- ACTIVITY:
For this exercise, restate word for word only the lines from the one containing "preseason with the first" through the last line below. Pictures do not get copied.

[Stored items]
################

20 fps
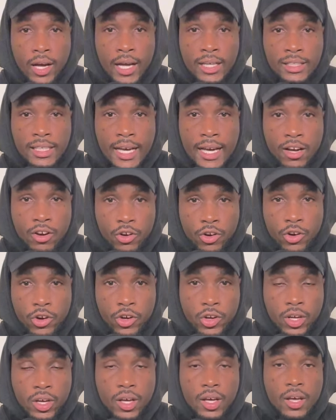as I
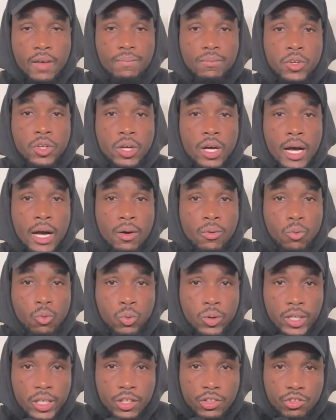heard, you know, a
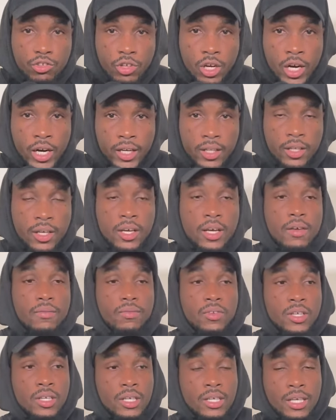week short.
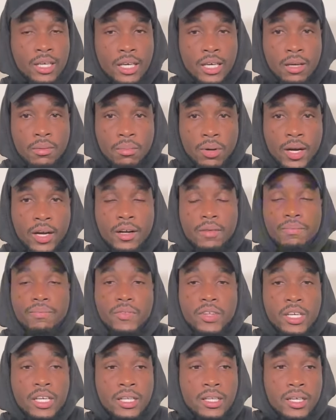He came back
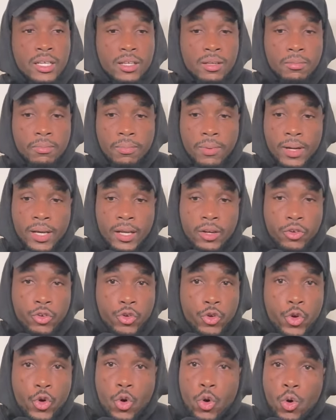he didn't play
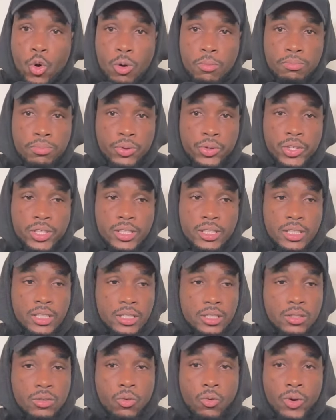no
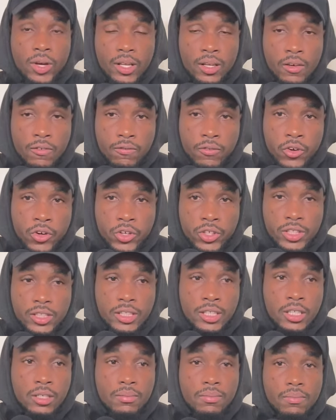preseason with the first
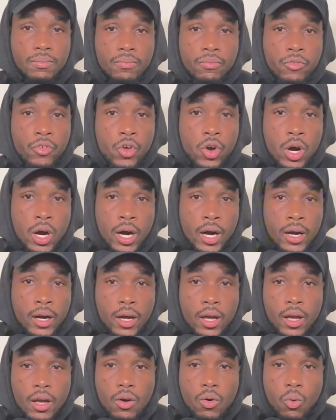team nor
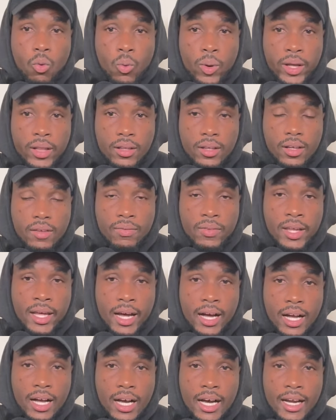with the
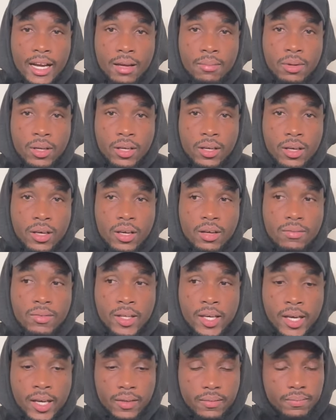academy.
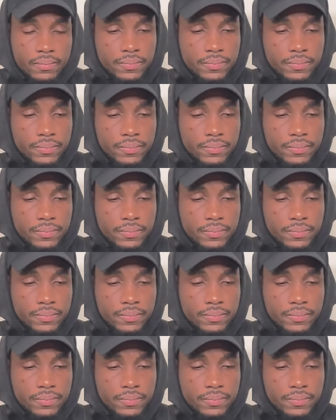Yeah,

################

- RESULT FOR THIS TASK:
preseason with the first
team nor
with the
academy.
Yeah,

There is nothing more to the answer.